Activity ▸
The answer is to be the lines below that lie between the line holding "[0:03.20-0:04.27]" and the line holding "What the speaker says: (no one is talking)", inclusive, transcribed exactly and free of pictures.

(Stored items)
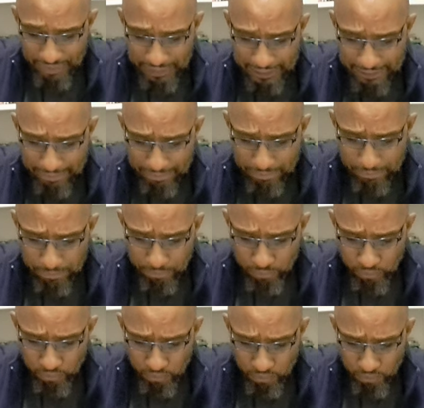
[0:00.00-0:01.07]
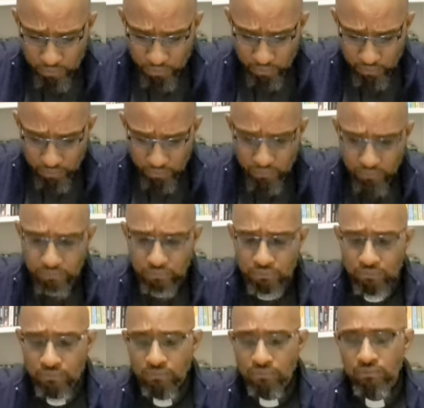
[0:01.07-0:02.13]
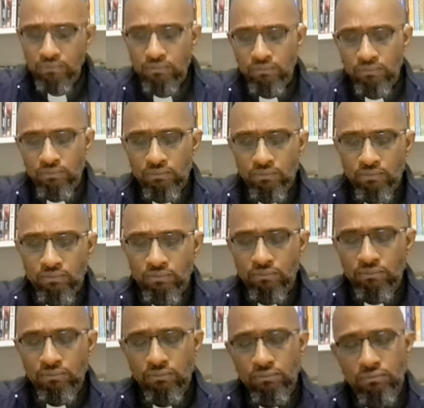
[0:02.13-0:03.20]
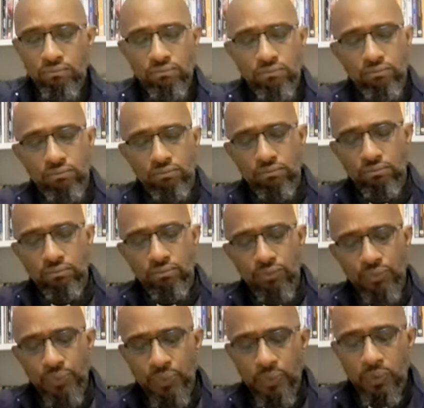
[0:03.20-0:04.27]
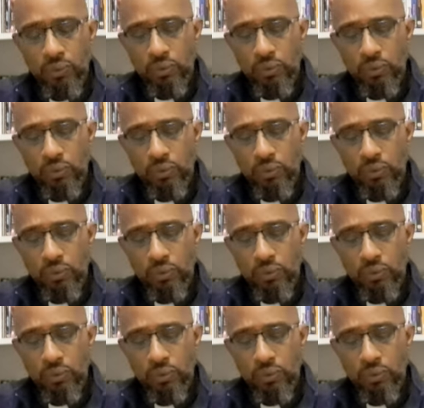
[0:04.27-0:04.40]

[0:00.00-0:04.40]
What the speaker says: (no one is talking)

==

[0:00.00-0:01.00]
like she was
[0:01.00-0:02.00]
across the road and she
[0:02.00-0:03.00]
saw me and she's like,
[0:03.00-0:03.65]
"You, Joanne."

Answer area ▸
[0:03.20-0:04.27]
[0:04.27-0:04.40]

[0:00.00-0:04.40]
What the speaker says: (no one is talking)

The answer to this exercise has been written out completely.